A comprehensive end-to-end Machine Learning project designed to predict bank deposit subscriptions using the well-known “Bank Marketing” dataset with production grade deployment techniques.

Overview

This project tackles the challenge of predicting bank deposit subscriptions using a comprehensive Machine Learning pipeline. It leverages the popular “Bank Marketing” dataset to train and deploy a model that optimizes F1-score and important performance metrics due to the dataset’s imbalanced nature.

The project demonstrates a complete workflow, including data ingestion with CockroachDB, data exploration and feature engineering, model selection with hyperparameter tuning via MLFlow, and deployment to Microsoft Azure cloud using Docker containers and Github Actions for CI/CD. Additionally, a web application is built with PyWebIO and Flask for user interaction with the prediction model.

Tech Stack Used

Data Storage & Retrieval

  • CockroachDB (SQL Database): Efficiently stored and retrieved the “Bank Marketing” dataset for data ingestion..

Data Preprocessing & Analysis

  • Python Libraries (Pandas, NumPy, Seaborn, etc.): Handled data manipulation, cleaning, exploration, and visualization, providing insights for feature engineering.

Model Selection & Model Training

  • Machine Learning Algorithms (CatBoost, Random Forests, SVM, etc): Built, trained, and evaluated various machine learning models to predict bank deposit subscriptions.
  • MLFlow: Tracked model experiments, hyperparameter tuning results, and other metrics (AUC-ROC, Precision, Recall) for optimal model selection.
  • DagsHub: Remote server for comparing different experiments tracked by MLFlow.

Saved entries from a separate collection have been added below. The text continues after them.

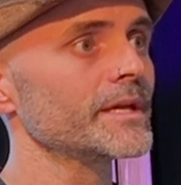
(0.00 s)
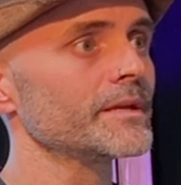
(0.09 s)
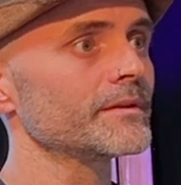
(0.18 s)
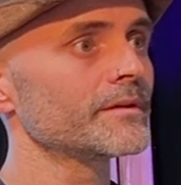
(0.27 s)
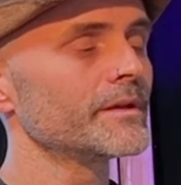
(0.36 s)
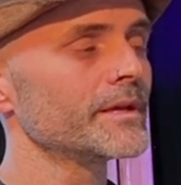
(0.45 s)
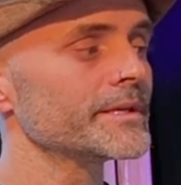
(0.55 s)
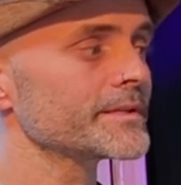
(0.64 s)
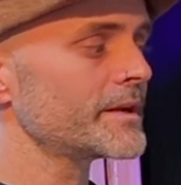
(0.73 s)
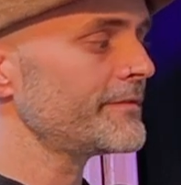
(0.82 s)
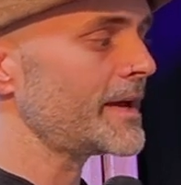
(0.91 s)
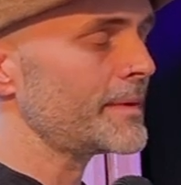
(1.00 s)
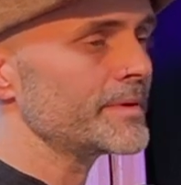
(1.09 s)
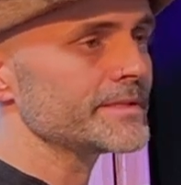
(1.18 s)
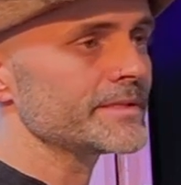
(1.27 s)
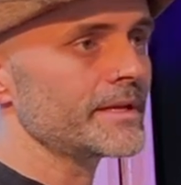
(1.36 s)
And it's kind of
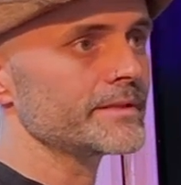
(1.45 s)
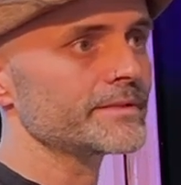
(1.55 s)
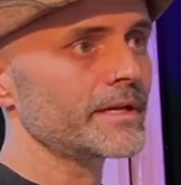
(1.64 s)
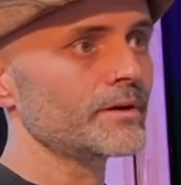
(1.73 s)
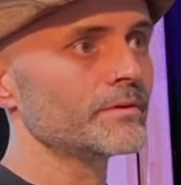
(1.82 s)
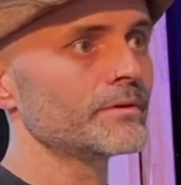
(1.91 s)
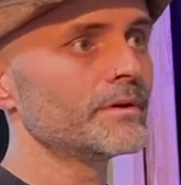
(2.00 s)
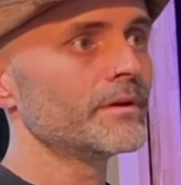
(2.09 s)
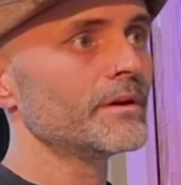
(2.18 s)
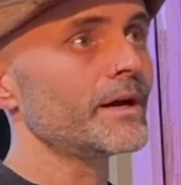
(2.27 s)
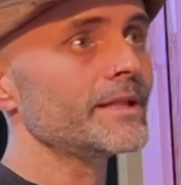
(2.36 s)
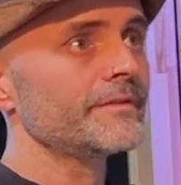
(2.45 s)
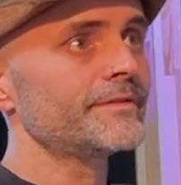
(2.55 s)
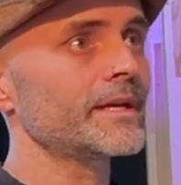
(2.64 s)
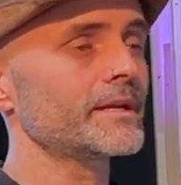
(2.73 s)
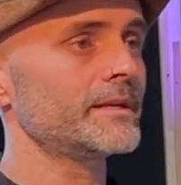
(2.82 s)
happenstance how I
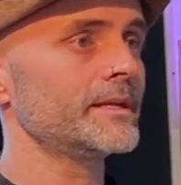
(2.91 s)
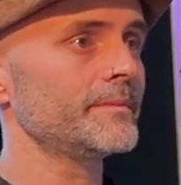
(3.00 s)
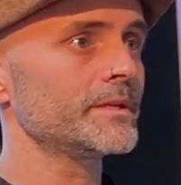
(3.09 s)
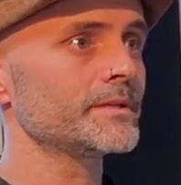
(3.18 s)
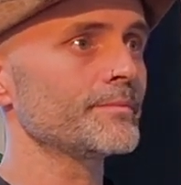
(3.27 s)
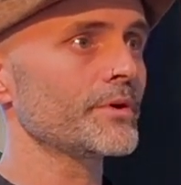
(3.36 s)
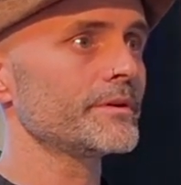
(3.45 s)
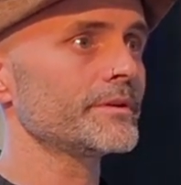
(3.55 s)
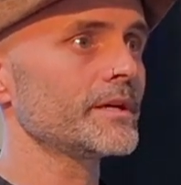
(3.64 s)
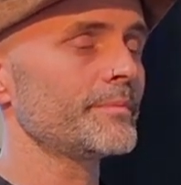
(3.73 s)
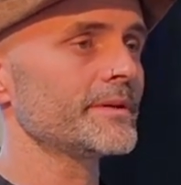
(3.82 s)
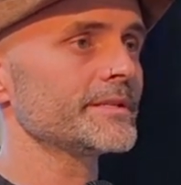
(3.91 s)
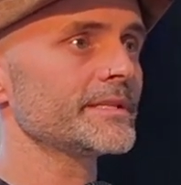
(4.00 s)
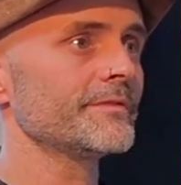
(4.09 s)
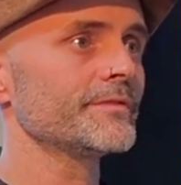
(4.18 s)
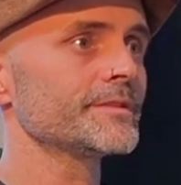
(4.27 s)
left academia to prototype in a
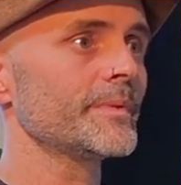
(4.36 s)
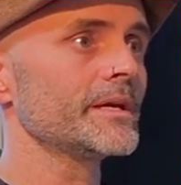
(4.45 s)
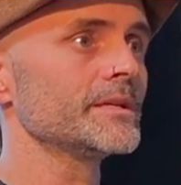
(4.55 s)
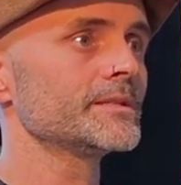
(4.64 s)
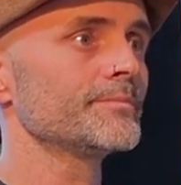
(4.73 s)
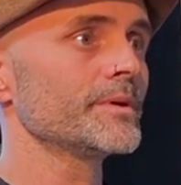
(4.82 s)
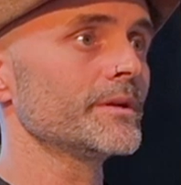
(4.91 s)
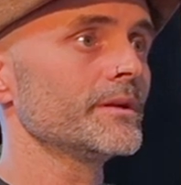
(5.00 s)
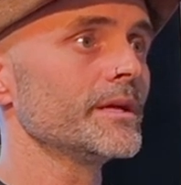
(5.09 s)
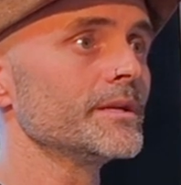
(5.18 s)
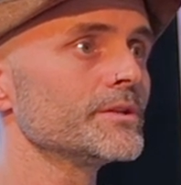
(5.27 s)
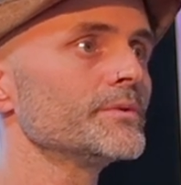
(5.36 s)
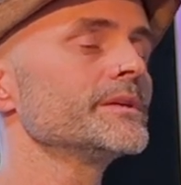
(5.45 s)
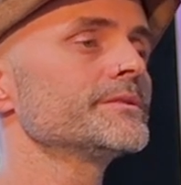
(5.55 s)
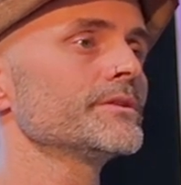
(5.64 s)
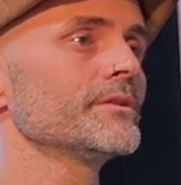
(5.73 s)
safer space, but in
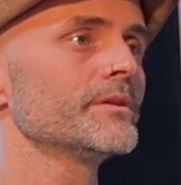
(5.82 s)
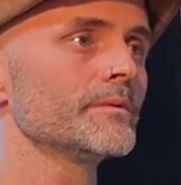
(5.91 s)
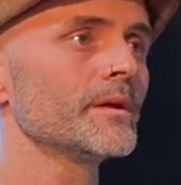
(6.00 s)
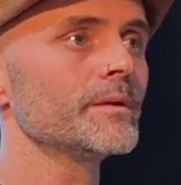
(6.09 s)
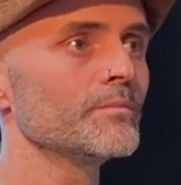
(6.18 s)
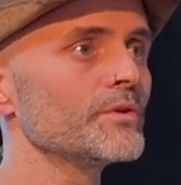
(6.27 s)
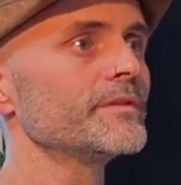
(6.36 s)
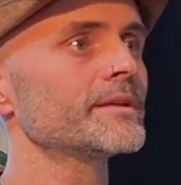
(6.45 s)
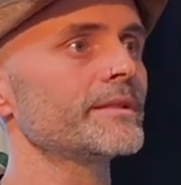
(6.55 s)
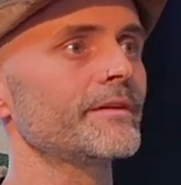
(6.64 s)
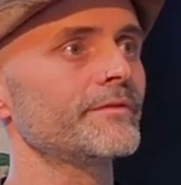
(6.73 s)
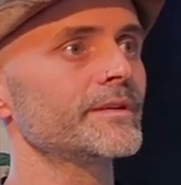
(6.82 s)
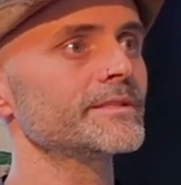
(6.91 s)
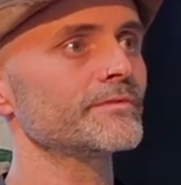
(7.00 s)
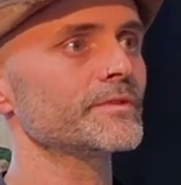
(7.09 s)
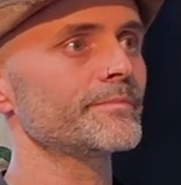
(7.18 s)
doing so and moving to that
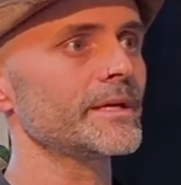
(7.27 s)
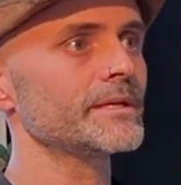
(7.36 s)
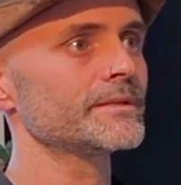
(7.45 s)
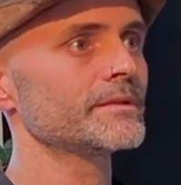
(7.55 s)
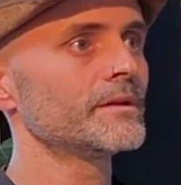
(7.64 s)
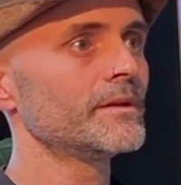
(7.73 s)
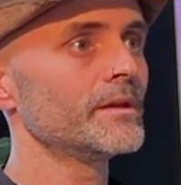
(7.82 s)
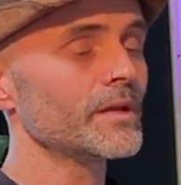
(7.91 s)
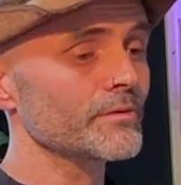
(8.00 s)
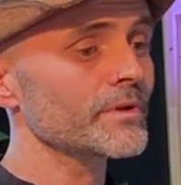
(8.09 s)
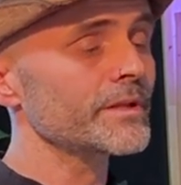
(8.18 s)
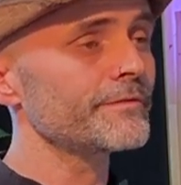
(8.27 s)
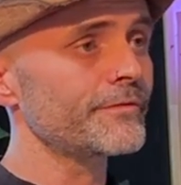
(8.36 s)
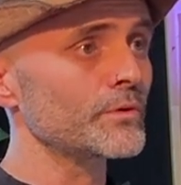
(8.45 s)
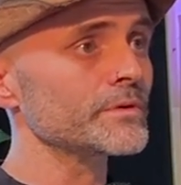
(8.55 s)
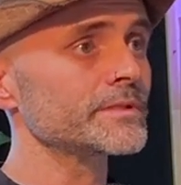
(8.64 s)
festival space, it really
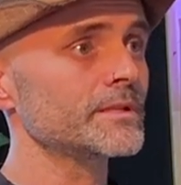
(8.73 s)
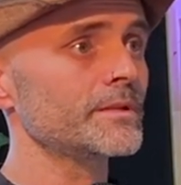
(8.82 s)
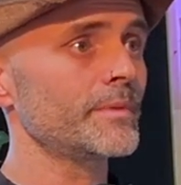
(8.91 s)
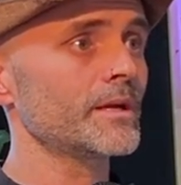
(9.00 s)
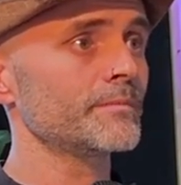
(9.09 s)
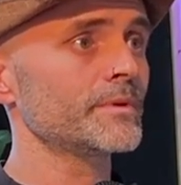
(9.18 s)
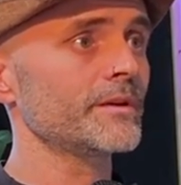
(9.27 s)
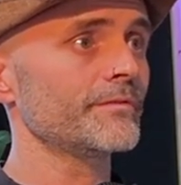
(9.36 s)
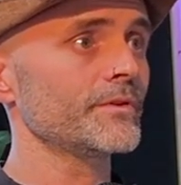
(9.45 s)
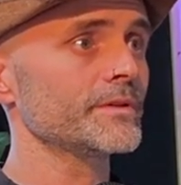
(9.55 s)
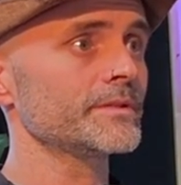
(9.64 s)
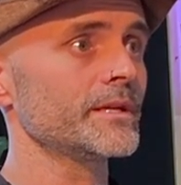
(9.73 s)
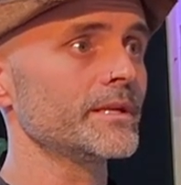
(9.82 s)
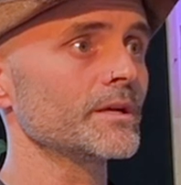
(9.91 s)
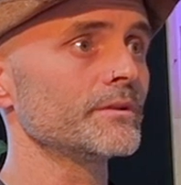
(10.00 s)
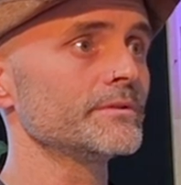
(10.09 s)
forced it to become diverse
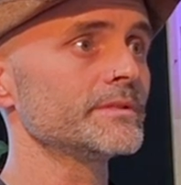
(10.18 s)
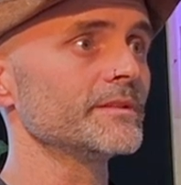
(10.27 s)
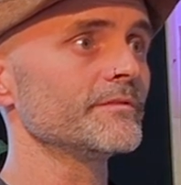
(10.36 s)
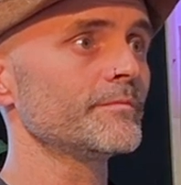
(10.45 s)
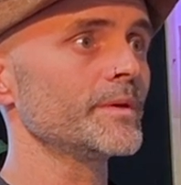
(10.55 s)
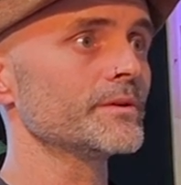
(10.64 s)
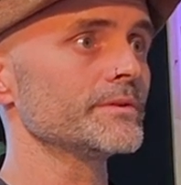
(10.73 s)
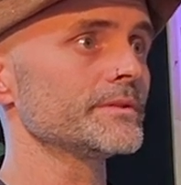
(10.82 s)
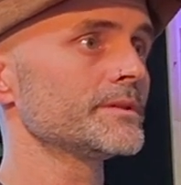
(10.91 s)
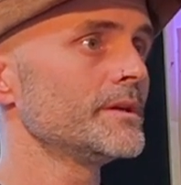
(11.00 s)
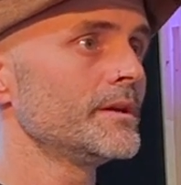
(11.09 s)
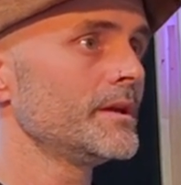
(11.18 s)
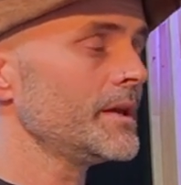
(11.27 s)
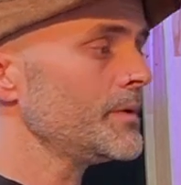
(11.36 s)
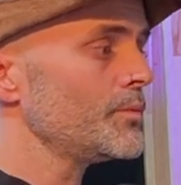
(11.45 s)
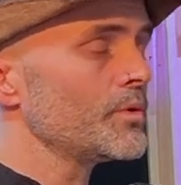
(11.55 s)
and inclusive because
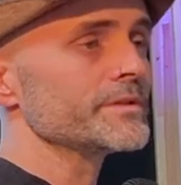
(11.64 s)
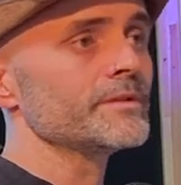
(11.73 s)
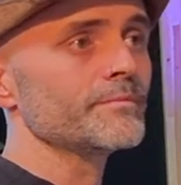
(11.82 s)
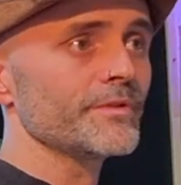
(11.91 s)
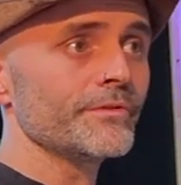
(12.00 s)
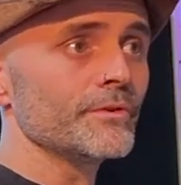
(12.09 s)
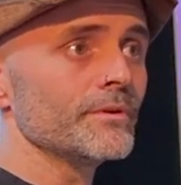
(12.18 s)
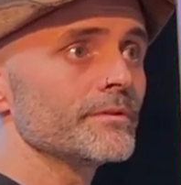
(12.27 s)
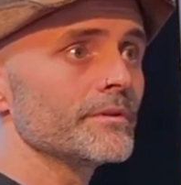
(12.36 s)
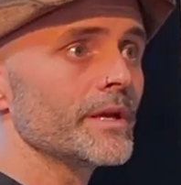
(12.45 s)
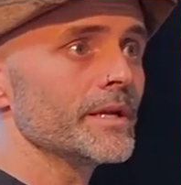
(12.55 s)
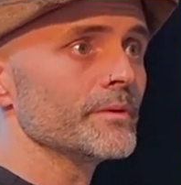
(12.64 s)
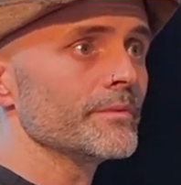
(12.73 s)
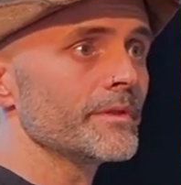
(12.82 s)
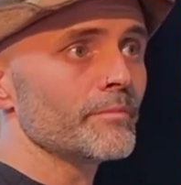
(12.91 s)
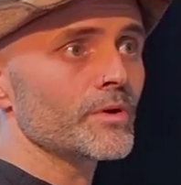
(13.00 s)
it wasn't before, and
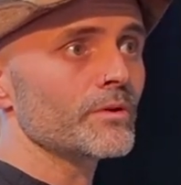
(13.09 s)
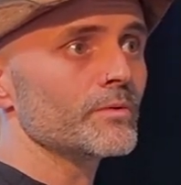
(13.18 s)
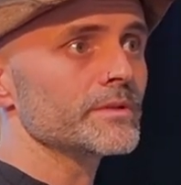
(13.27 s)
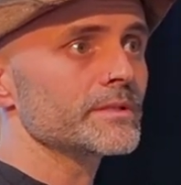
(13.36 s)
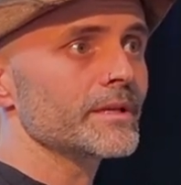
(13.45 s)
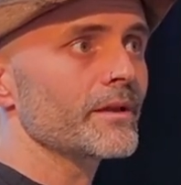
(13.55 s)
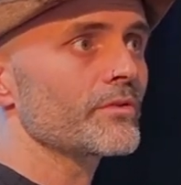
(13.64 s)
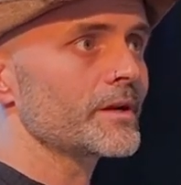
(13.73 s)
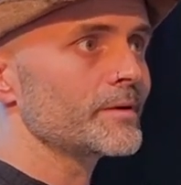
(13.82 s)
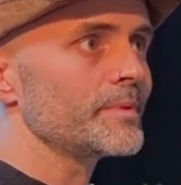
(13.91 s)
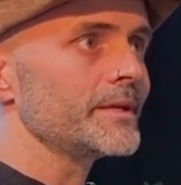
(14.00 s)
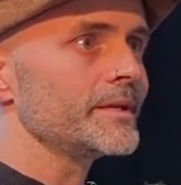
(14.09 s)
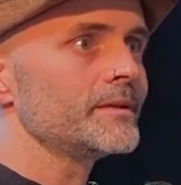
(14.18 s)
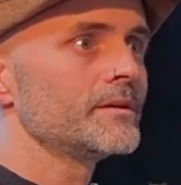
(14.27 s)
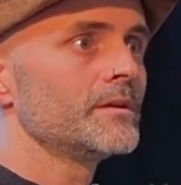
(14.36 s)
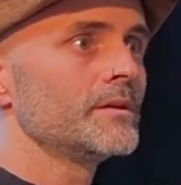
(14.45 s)
the model was incredibly,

Web Application Development

  • Docker: Containerized the prediction pipeline, ensuring consistent runtime environment across deployment stages.
  • PyWebIO & Flask: Developed an interactive web interface for users to leverage the trained model’s predictions.

Model Deployment

  • Microsoft Container Registry (MCR): Securely stored the Docker image for deployment.
  • Microsoft Azure Web App Service: Hosted the web application built for user interaction with the prediction model.

CI/CD (Continuous Integration/Continuous Delivery)

  • GitHub Actions: Automated the build, testing, and deployment pipeline for efficient and reliable updates.